YOUR GOAL
Lines with the word "says" in them must be copied from the records below.

PROVIDED RECORDS
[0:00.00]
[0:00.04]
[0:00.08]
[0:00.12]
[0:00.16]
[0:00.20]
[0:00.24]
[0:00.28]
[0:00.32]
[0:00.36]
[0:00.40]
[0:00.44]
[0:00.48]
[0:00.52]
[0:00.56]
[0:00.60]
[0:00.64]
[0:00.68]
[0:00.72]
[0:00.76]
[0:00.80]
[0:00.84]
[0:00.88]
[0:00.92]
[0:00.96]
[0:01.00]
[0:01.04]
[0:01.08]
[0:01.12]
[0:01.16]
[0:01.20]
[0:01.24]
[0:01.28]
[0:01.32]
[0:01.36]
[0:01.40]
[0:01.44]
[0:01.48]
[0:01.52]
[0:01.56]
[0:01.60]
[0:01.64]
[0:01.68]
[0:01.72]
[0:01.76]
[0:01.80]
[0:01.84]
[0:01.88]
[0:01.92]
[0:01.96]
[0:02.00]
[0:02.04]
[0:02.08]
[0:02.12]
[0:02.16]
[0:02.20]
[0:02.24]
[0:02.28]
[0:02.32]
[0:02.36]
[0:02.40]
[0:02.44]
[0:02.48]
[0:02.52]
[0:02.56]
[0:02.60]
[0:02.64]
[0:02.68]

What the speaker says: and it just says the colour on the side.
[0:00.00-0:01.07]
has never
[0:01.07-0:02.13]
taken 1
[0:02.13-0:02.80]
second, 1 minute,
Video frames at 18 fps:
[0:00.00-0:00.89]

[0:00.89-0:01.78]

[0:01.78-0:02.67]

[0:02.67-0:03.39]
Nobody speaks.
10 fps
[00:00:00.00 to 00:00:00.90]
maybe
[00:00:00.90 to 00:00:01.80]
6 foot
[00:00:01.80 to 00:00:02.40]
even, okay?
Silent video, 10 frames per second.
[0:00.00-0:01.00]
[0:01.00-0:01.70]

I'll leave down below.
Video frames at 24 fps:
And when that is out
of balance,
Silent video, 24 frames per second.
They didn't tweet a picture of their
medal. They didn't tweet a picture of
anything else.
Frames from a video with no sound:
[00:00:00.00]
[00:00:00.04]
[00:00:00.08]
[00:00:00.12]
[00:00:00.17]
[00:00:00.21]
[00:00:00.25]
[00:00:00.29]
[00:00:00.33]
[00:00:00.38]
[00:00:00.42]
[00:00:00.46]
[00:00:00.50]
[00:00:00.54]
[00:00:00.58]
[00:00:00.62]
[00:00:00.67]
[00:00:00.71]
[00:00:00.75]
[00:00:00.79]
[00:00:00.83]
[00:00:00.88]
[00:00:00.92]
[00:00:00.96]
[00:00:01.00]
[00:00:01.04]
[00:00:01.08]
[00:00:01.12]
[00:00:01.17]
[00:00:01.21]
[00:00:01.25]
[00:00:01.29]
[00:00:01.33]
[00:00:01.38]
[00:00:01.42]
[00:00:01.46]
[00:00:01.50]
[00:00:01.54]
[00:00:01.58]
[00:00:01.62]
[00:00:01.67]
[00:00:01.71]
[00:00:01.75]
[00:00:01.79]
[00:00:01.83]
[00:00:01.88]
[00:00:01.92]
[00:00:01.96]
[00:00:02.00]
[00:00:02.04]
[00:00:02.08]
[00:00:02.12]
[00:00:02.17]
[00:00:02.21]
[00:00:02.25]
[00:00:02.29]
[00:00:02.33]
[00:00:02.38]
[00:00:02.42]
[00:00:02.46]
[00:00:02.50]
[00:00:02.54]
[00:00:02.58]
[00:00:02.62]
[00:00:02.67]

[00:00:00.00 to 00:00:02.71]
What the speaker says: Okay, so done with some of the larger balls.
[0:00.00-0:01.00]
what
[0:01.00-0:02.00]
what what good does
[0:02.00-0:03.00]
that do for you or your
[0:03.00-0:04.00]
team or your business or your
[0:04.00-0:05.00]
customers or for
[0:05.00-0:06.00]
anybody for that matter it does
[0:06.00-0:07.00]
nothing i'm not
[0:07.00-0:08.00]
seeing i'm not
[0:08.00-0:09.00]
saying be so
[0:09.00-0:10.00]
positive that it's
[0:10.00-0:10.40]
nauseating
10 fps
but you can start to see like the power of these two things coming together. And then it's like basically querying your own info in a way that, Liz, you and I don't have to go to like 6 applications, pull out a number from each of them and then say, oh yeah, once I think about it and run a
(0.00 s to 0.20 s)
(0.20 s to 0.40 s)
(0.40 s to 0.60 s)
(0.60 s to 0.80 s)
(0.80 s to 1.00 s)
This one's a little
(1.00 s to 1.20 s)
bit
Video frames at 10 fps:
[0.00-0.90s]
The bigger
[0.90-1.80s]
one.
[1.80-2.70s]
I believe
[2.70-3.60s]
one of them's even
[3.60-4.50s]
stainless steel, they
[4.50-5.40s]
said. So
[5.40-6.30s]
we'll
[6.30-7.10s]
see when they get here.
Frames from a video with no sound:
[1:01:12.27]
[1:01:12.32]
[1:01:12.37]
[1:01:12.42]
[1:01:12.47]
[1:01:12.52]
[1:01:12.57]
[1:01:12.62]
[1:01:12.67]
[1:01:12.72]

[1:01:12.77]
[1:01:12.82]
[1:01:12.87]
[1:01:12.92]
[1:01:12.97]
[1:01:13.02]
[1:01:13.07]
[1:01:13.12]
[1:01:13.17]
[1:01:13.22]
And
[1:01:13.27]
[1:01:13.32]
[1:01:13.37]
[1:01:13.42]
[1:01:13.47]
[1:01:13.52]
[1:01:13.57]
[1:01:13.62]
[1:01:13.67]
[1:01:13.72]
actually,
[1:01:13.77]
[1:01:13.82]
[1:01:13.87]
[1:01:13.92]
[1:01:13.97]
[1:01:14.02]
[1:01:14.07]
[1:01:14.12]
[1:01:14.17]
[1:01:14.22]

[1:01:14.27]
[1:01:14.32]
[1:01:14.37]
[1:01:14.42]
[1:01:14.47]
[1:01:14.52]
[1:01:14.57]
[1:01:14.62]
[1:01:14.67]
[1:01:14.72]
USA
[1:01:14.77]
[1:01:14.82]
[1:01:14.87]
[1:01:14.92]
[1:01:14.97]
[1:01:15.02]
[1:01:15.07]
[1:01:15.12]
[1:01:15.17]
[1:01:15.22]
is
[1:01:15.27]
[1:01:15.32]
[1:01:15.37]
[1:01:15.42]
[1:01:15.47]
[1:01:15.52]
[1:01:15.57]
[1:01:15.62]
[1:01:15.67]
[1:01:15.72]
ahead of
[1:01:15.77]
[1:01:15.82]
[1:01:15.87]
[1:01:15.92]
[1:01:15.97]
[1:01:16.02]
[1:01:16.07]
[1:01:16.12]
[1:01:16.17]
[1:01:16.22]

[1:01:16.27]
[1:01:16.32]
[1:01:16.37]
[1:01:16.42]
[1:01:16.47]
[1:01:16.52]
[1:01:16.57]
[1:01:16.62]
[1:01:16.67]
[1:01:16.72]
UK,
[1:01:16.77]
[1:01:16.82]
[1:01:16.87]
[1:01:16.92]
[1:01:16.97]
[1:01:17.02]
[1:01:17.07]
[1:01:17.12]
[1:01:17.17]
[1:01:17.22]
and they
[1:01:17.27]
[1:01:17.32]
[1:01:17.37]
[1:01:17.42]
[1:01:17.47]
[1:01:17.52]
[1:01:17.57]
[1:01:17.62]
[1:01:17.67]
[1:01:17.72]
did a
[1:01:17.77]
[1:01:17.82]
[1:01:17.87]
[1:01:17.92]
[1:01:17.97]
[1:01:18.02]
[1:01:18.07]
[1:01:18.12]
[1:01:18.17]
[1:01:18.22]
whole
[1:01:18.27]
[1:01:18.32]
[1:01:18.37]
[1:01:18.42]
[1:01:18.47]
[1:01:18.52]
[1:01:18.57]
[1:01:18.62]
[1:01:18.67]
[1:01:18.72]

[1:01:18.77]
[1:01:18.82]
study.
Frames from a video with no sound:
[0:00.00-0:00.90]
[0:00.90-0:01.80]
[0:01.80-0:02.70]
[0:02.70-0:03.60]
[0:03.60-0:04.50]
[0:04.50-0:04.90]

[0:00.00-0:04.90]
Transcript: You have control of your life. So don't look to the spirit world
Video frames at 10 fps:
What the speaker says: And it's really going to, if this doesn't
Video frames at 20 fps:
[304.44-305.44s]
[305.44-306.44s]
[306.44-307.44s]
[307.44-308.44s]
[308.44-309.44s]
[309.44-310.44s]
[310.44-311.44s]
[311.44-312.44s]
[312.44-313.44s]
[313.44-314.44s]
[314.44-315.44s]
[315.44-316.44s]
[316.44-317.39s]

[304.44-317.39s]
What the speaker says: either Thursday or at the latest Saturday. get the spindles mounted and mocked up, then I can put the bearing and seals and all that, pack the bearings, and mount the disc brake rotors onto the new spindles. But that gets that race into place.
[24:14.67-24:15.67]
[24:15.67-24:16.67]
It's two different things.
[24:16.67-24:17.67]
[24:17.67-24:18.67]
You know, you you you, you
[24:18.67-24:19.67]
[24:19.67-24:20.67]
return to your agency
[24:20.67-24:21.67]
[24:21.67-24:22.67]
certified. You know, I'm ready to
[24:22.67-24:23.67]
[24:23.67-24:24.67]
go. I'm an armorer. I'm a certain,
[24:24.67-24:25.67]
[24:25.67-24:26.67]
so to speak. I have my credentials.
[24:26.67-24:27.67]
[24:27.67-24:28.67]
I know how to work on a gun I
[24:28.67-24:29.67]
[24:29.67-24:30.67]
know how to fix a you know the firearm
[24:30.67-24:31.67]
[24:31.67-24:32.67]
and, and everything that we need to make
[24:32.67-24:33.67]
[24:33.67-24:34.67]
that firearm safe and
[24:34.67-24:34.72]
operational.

ANSWER SPACE
What the speaker says: and it just says the colour on the side.
What the speaker says: Okay, so done with some of the larger balls.
What the speaker says: And it's really going to, if this doesn't
What the speaker says: either Thursday or at the latest Saturday. get the spindles mounted and mocked up, then I can put the bearing and seals and all that, pack the bearings, and mount the disc brake rotors onto the new spindles. But that gets that race into place.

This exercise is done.